Le 5 juillet, le Conseil de sécurité décrétait un embargo de dix-huit mois sur le commerce de diamants bruts en provenance de Sierra Leone. Il demandait aussi aux autorités de Freetown de créer d’urgence leur propre système de certification d’origine des pierres précieuses. L’Union européenne vient, elle aussi, de décider un tel embargo.
Les diamants ne sont pas qu’éternels. Ils sont le nerf de la guerre et n’ont pas d’odeur. Plusieurs guérillas africaines, de la Sierra Leone à l’Angola en passant par l’est du Congo, en font largement trafic pour financer leurs activités rebelles et se procurer les armes dont elles ont besoin. Ce qui faisait dire au représentant de Freetown à l’ONU, après le vote de l’embargo, qu’on avait enfin mis le doigt sur les vraies causes du conflit. On estime à environ 70 millions de dollars la valeur du commerce des diamants de Sierra Leone en 1999.

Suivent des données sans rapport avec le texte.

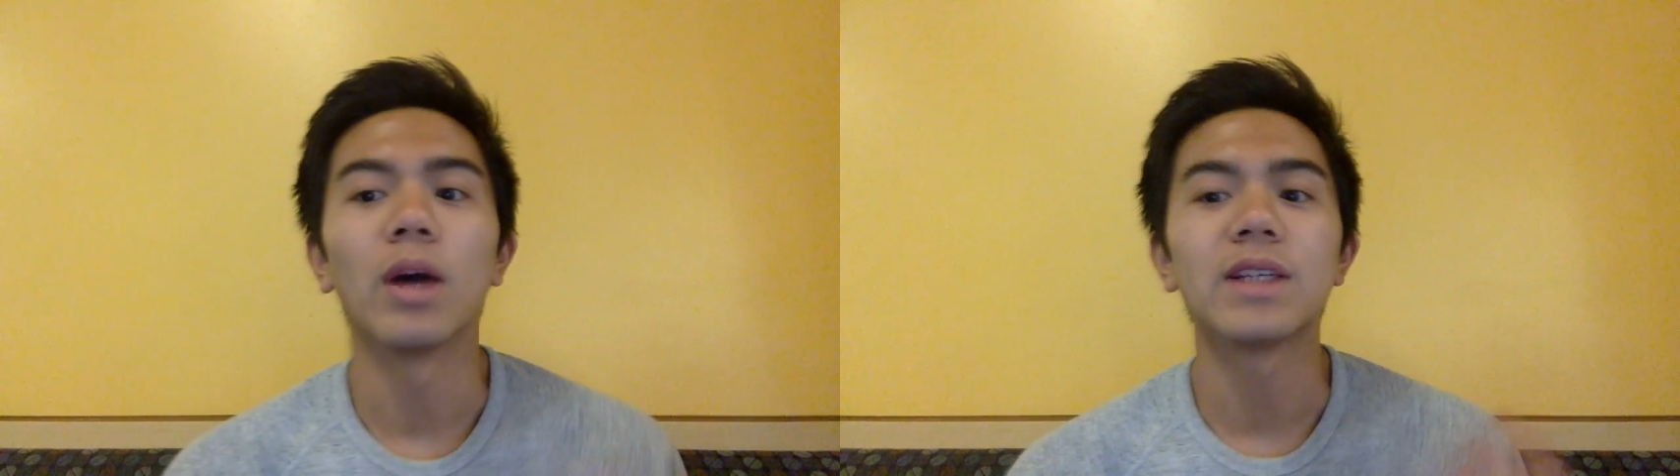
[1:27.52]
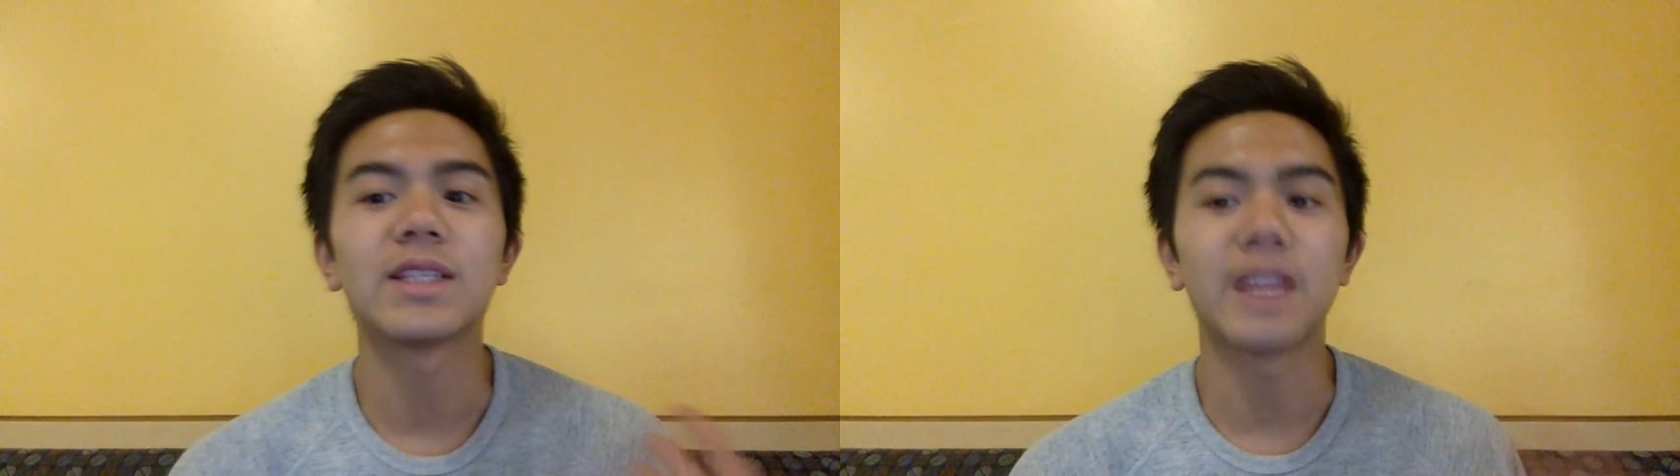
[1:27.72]

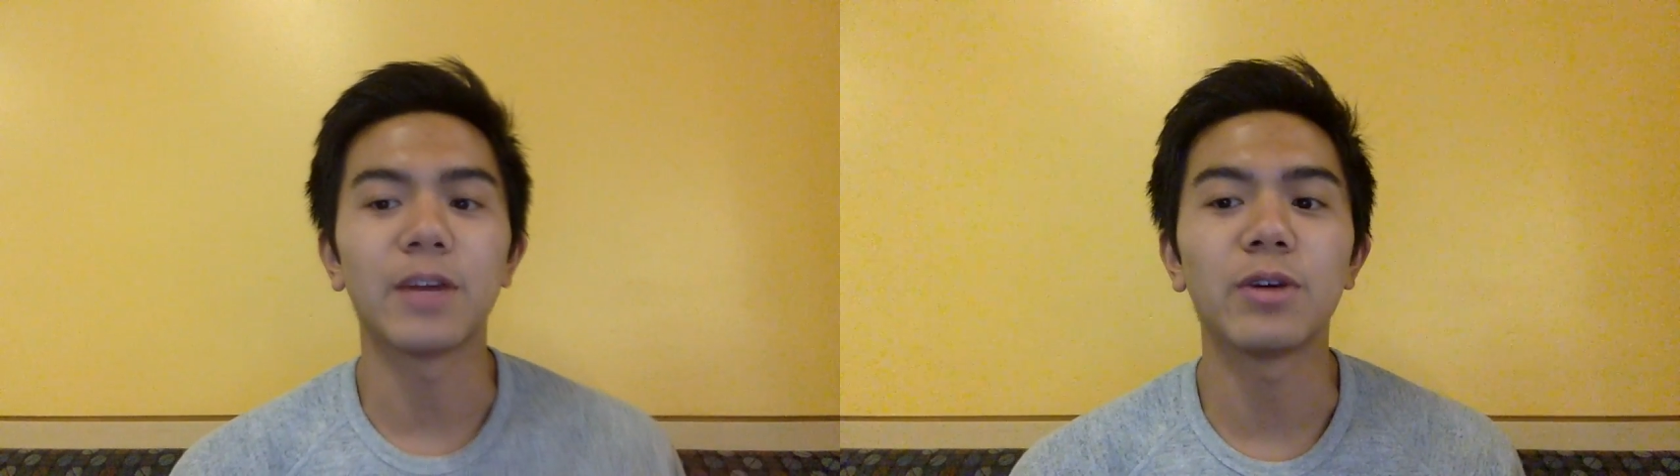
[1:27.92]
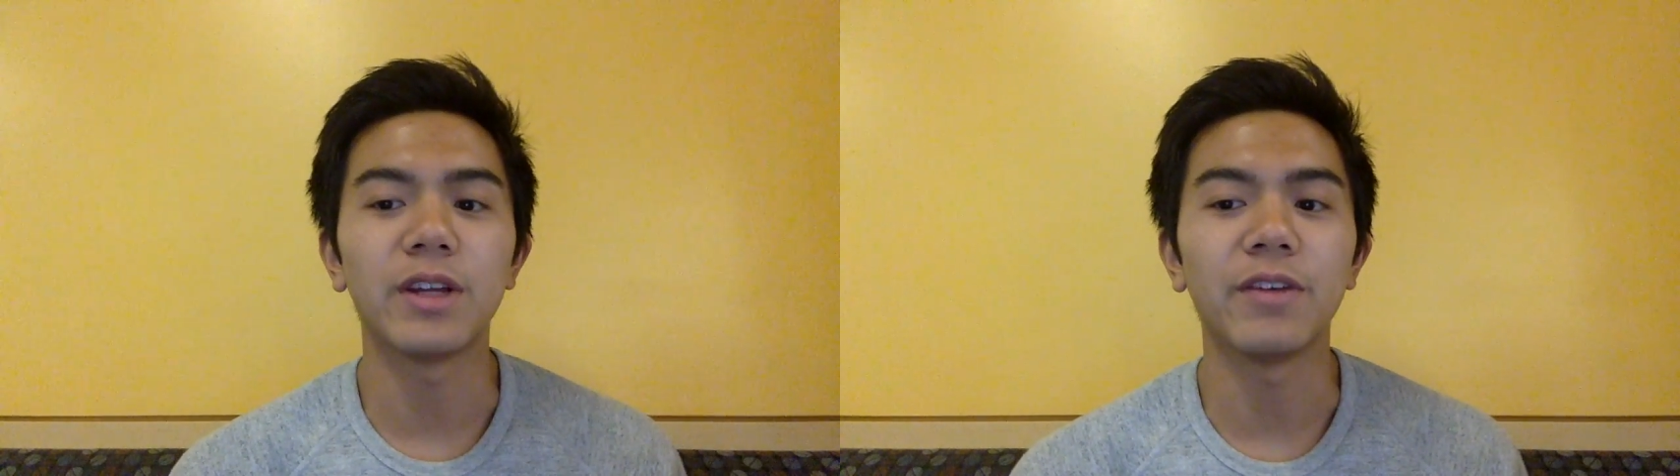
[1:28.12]

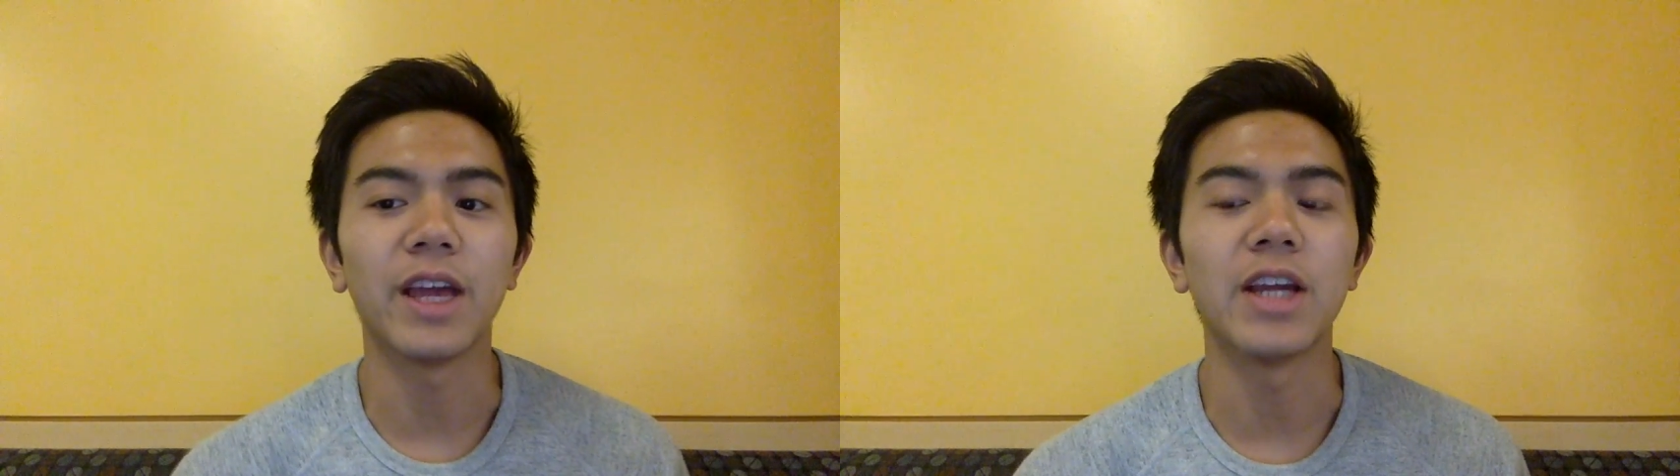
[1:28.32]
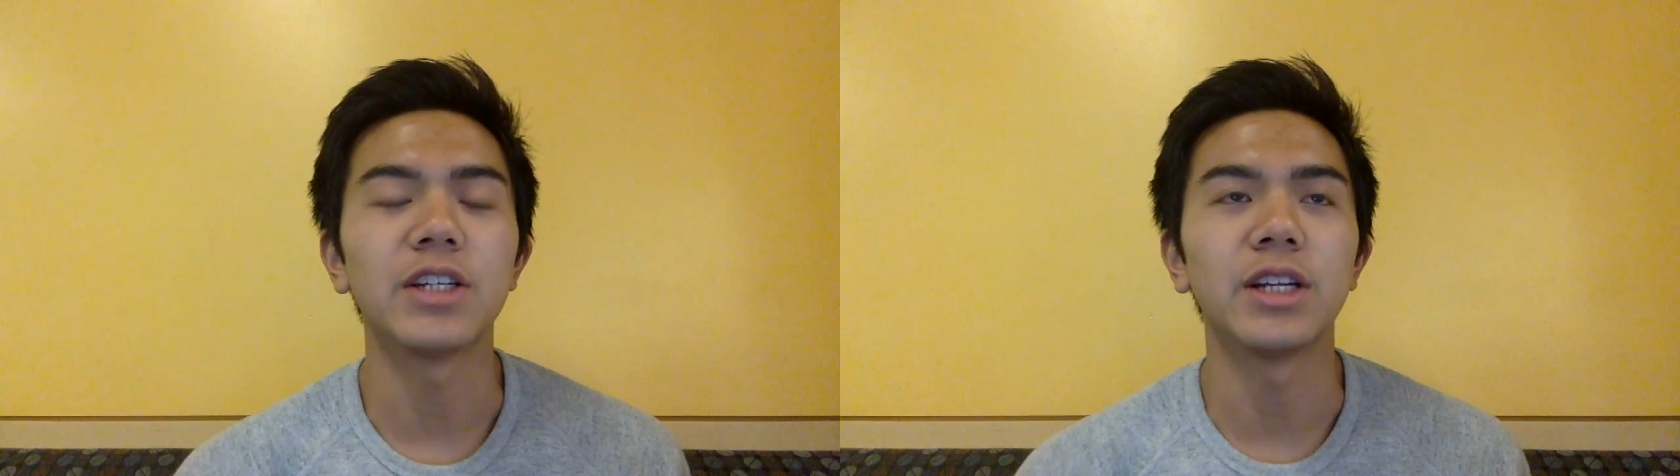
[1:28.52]
standard
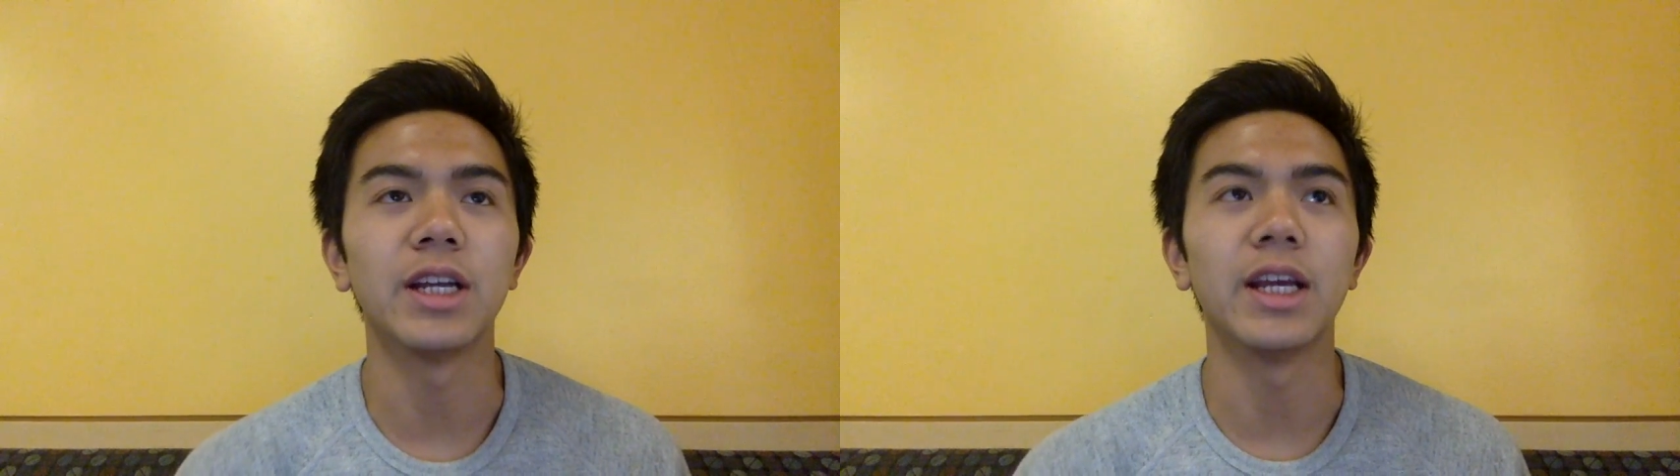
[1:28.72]
deviation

Des diamants de ce pays, la Suisse n’en importe plus depuis trois ans. Mais à la Direction générale des douanes, on fait remarquer que les importations en provenance du Liberia voisin sont nettement à la hausse ces derniers temps. Jugez plutôt: rien en 1997,13 millions de francs suisses en 1998, plus du double l’année dernière, et déjà une bonne cinquantaine de millions cette année. Il est à craindre qu’une bonne part de ces pierres-là viennent justement des zones contrôlées par la rébellion sierra léonaise.
La Suisse n’est pas membre des Nations Unies. Elle n’est donc pas légalement tenue d’appliquer les sanctions prises par le Conseil de sécurité. Mais cela ne veut pas dire qu’on n’ouvre pas l’oeil, explique-t-on au Secrétariat d’Etat à l’économie: la Suisse n’a d’ailleurs jamais fait l’objet d’accusations de laxisme en la matière.
Jusqu’à présent, Berne n’avait cependant rien entrepris dans le sens d’un contrôle véritablement renforcé du trafic de diamants en provenance de Sierra Leone. «La Suisse seule ne pouvait de toute façon rien faire, nous dit-on. Mais maintenant que la communauté internationale a décrété un embargo, nous allons suivre.»
De fait, le Secrétariat d’Etat à l’économie a d’ores et déjà préparé une ordonnance en vue d’interdire purement et simplement «toute importation directe et indirecte» des diamants de la guerre de Sierra Leone. Le Conseil fédéral pourra donc prendre sa décision dans l’une de ses premières séances aussitôt après sa rentrée fixée au 23 août. Comme pour l’ONU, cette interdiction complétera donc l’embargo de 1997 sur la livraison de matériel de guerre.
Ces mesures sont-elles vraiment efficaces? On peut en douter. D’abord parce qu’il n’est guère facile de déterminer avec précision l’origine des pierres précieuses, surtout lorsqu’elles arrivent sur les marchés mélangées à des lots de diverses provenances. Ensuite parce que ceux qui font commerce illégal de diamants ont aussi les moyens d’en trafiquer les certificats d’origine. Il est donc des guerres, hélas, qui ont encore l’avenir devant elles.